Das simpelste ist allerdings von vornherein den Unternehmen nach dem Verursacherprinzip klarzumachen wer die Kosten trägt und wie teuer so ´ne Sanierung wird. Das wirkt häufig Wunder...Die Betreiber der Anlage in Kolantar werden sich aber garantiert daran vorbeidrücken, so das die Kosten an Ungarn und der EU hängen bleiben.
Letztlich läuft das darauf hinaus, daß sich nicht viel ändert. Der Gammel aus den Dörfern wird u.U. entfernt und das war´s. Aus den Augen aus dem Sinn. Warum das nicht passieren wird siehe unten...
Was die Deponierung betrifft bleibt nur zu sagen "Lärmschutzwall". Das klingt in der Öffentlichkeit super nach Umweltschutz und ist letztlich oft nix weiter als eine Entsorgung von belasteten Böden, Abrissschutt etc. Kllingt auch viel besser als Deponie für belastete Böden und Bauschutt aus dem Rückbau kontaminierter Industrieanlagen.
Zitat:
Was hältst du von Immobilisierung von wasserlöslichen As-Verbindungen mit Fe3+?

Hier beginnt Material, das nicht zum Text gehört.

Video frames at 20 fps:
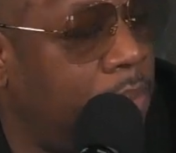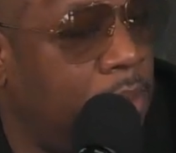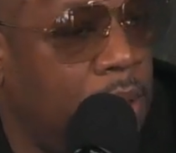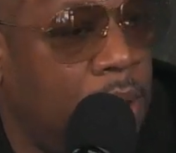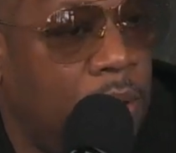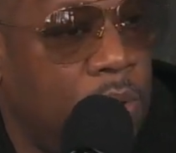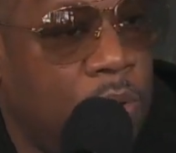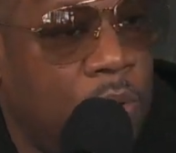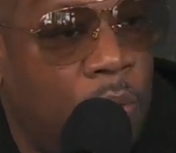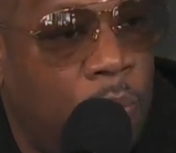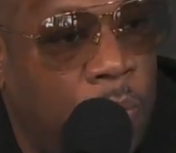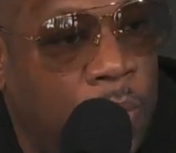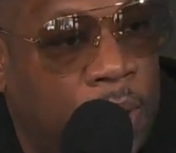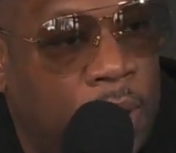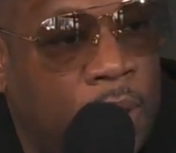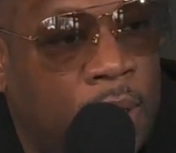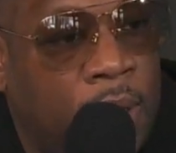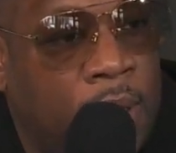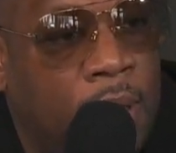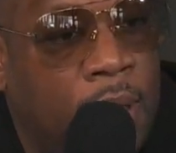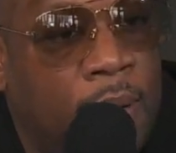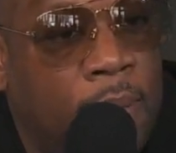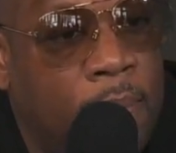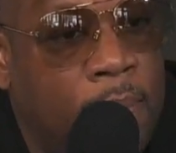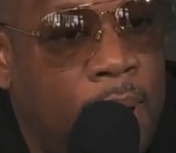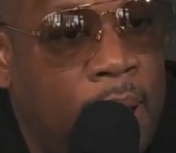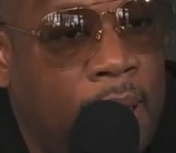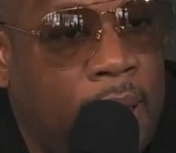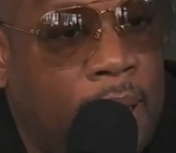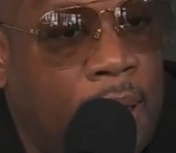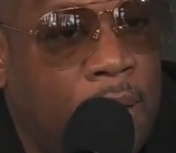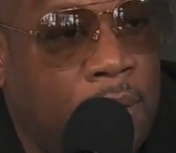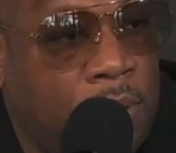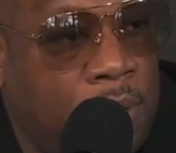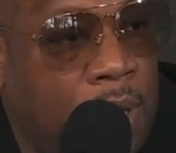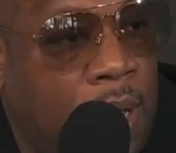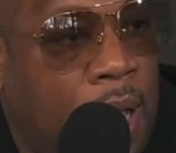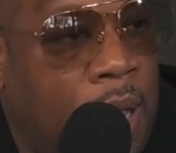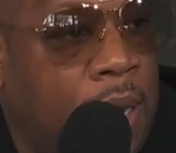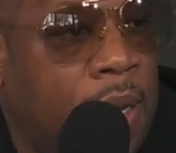Mm-hmm. So if we could get them back
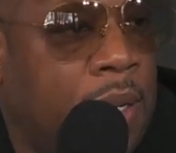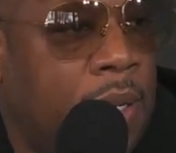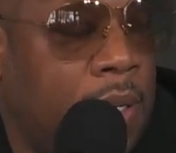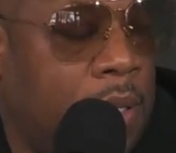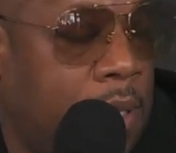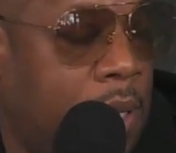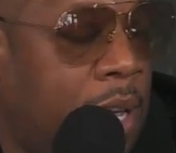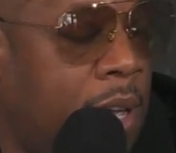outside in a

Meinst Du Fe2+? Bei kleineren Schäden mit hoher Konzentration sicher eine interessante Idee. Allerdings wird das bei einer Fläche von 40km2 problematisch zum anderen ist das As ja noch nicht mobilisiert und wenn man es reduziert und fällt wird es irgendwann durch Sauerstoff, Bodenverhältnisse etc. auch wieder oxidiert.
Das geht im Grundwasserschwankungsbereich u.U. sehr schnell.

Einzige einigermaßen realistische Lösung ist den Ganzen Mist so schnell wie möglich bis auf 1m uGok abzuschieben und dann neu zu verfüllen.
Da aber bei einer fläche von ~40 km² einiges zusammenkommt mal ein Rechenbeispiel warum das wahrscheinlich wie oben angeführt wird nicht gemacht werden wird:
40 Quadratkilometer entsprechen 40 000 000 Quadratmeter. Wenn man nur den obersten Meter des Bodens abträgt ist man bei einem Volumen von 40 Millionen Kubikmeter belastetem Boden. Eine durchscnittliche Dichte von 2,5t/m3 angenommen sind wir bei einem Bodenaufkommen von 100 Millionen Tonnen! Wenn man jetzt mal davon ausgeht, daß der freundliche Entsorger von nebenan auch gerne mal ~100Euronen für die Entsorgung pro Tonne belastetem Boden nimmt ist man nur für die Entsorgerei bei ca 10 Milliarden Öcken. Selbst wenn die die Tonne für nen zehner irgendwo verklappen wird das immer noch ein verdammt teurer Spaß...Die Kosten für das Anlegen einer eigenen Deponie fallen da kaum noch ins Gewicht.